Another local hotel is heading to the auction block.
The Candlewood Suites Richmond-South is scheduled for a November foreclosure auction, just weeks after its lender successfully fought to have an emergency receiver take over operations of the property.
The three-story, 104-room hotel at 4301 Commerce Road is owned by Tramz Virginia, an entity tied to New Jersey-based hotel operator Tramz Hotel Group. The company defaulted in August on a $5.3 million loan. That caused the entirety of the loan to come due, according to Richmond Circuit Court records.
The hotel sits on 1.5 acres within shouting distance of a Hampton Inn and Holiday Inn and next door to Philip Morris’s massive cigarette production facility. The property was most recently assessed at $4.73 million, according to city records.
An auction is set for 11:30 a.m. Nov. 15 on the steps of the Richmond Circuit Court. Richmond law firm Kepley Broscious & Biggs is handling the auction.
Tramz owns 20 hotels in eight states, according to its website. The Candlewood property is its only hotel in the Richmond market. It owns a Fairfield Inn in Virginia Beach.
A message left for Tramz chief executive Tarrunumn Murad was not returned by press time.
The loan holder on the Candlewood hotel is U.S. Bank. The original lender was Lehman Bros. in 2006. U.S. Bank hired Hunton & Williams and attorney Tara Elgie to gain court approval for a receiver to manage the hotel after the default. Richmond Circuit Court granted approval Sept. 26, according to court records.
Elgie did not return a call for comment by press time.
The appointment of receiver is typical in hotel foreclosure cases. Receivers are brought in to operate the properties and to control the revenue being generated.
The Candlewood property is at least the third local hotel this year to be threatened with foreclosure.
The Hyatt Place at 4401 S. Laburnum Ave. went back to its lender through foreclosure in May. It was acquired in July by Richmond-based Shamin Hotels.
In February, a special servicer was moving the Richmond Marriott West on Dominion Boulevard in Glen Allen toward auction after its owner fell behind on payments. Now, the lender on and the owner of that 242-room hotel are fighting in federal court over whether a receiver should be appointed to take control of the 12-year-old operation.
Some hotels took a beating amid the recession. Those that have gone into foreclosure in the past couple of years typically have had a loan that was taken out as the economic boom peaked.
Values of some hotel properties dropped during the recession, as did room revenue, leaving many properties under water.

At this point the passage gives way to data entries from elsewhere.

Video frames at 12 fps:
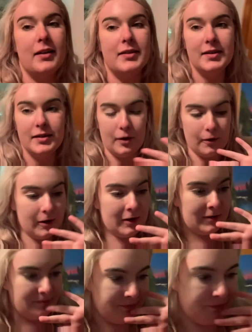so
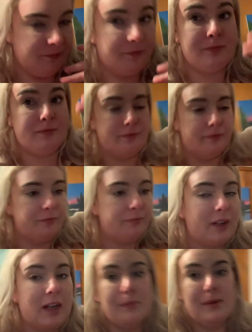
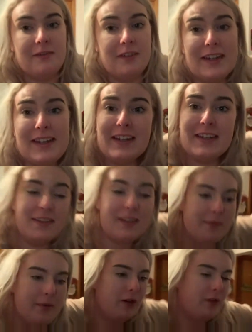my friend Erin's
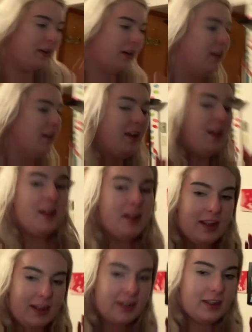coming over
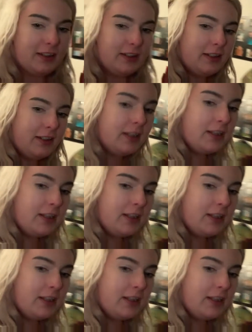in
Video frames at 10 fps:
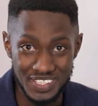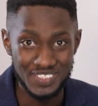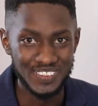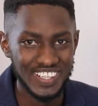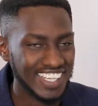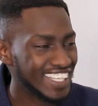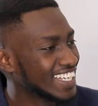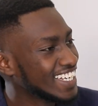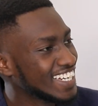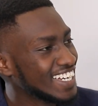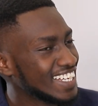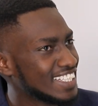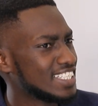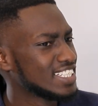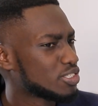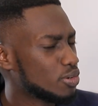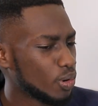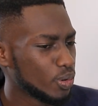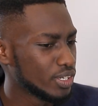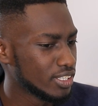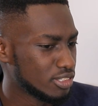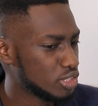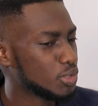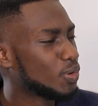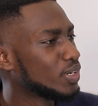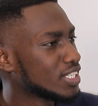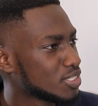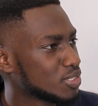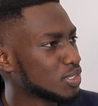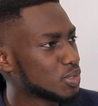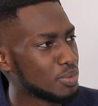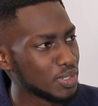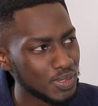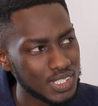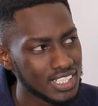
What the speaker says: we do. Did you go in the studio to produce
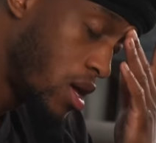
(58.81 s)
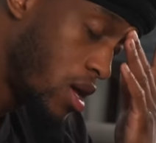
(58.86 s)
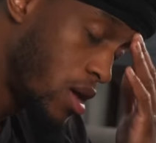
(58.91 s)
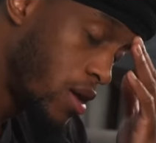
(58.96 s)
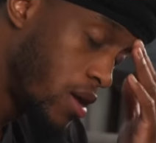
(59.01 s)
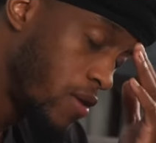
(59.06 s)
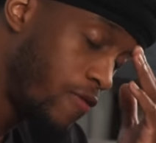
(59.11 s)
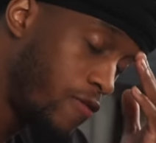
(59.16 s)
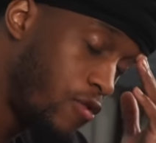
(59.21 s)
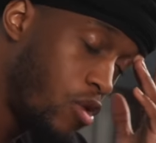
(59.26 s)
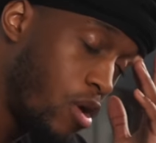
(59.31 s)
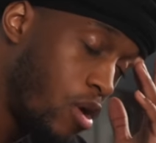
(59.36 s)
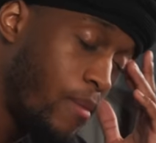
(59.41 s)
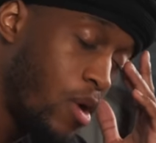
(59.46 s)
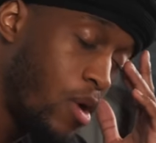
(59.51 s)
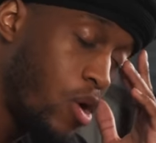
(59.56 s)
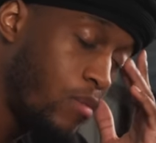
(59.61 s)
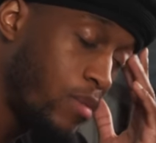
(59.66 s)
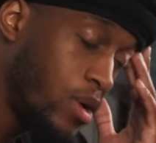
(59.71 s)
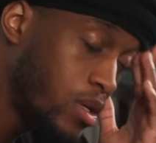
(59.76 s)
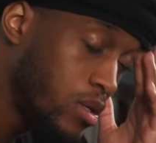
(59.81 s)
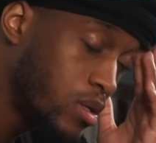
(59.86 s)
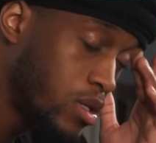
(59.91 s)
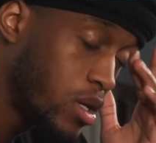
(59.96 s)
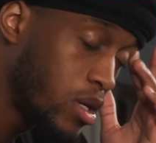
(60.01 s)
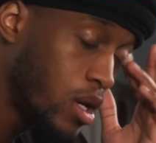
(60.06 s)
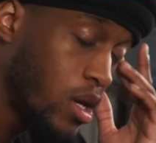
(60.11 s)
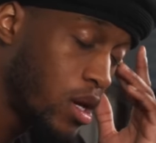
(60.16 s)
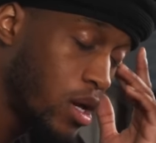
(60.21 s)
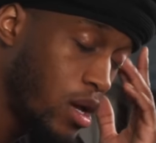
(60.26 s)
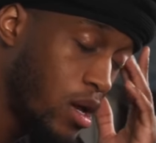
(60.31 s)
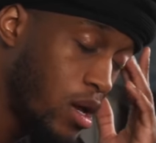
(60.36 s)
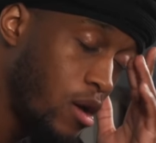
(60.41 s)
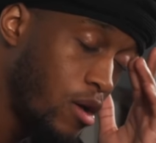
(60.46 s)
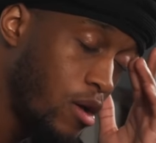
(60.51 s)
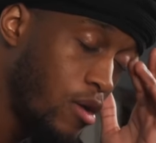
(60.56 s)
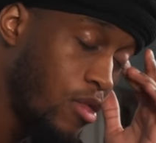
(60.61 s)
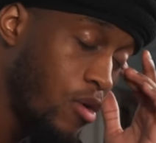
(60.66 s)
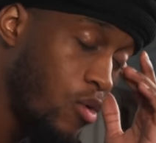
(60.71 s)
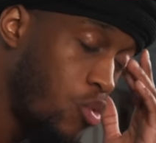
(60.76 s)
And for a moment,
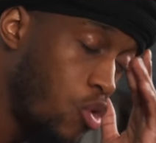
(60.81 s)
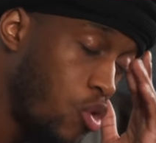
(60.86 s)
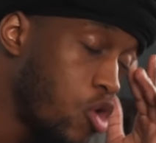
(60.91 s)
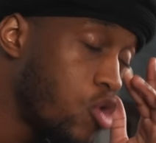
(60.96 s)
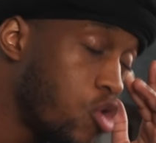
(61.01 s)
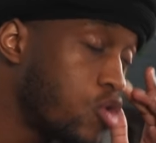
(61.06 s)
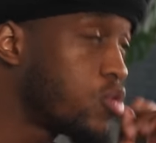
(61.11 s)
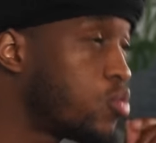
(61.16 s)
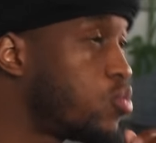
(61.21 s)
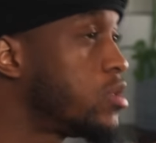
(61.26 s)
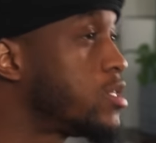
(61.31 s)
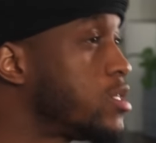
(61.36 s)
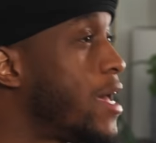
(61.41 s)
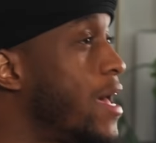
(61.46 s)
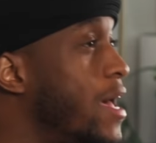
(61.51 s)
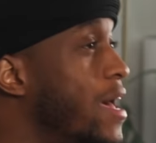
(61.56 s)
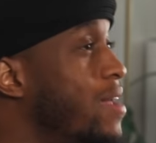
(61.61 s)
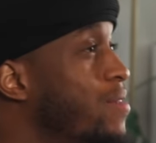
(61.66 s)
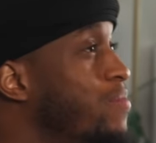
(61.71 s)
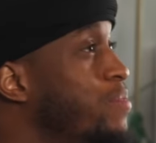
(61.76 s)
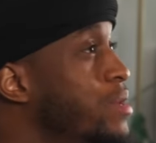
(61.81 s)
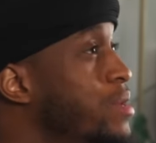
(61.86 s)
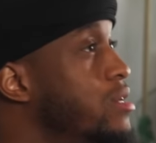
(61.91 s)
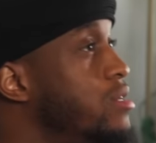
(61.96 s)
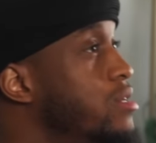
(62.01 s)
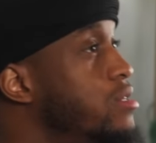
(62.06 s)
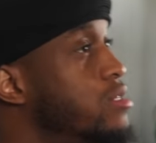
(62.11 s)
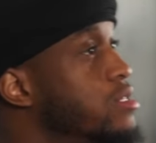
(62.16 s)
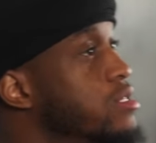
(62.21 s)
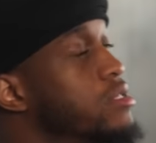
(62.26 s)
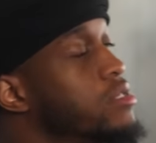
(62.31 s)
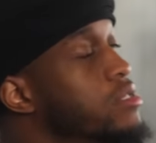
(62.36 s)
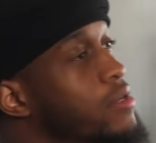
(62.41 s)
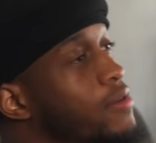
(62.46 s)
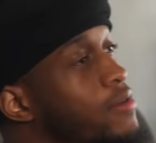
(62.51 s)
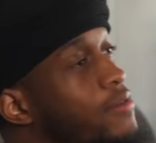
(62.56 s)
the world was at peace.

But it hasn’t been all bad news for the local hotel industry.
Richmond-based Apple REIT has begun construction on $30 million, six-story, 210-room hotel at Cary and 14th streets.
And Shamin Hotels last week bought an 18-story office building downtown at 700 E. Main St., where it plans two Hilton-branded hotels that will total 244 rooms.
There are 215 hotels in the Richmond metro market, according to data released this year by Smith Travel Research.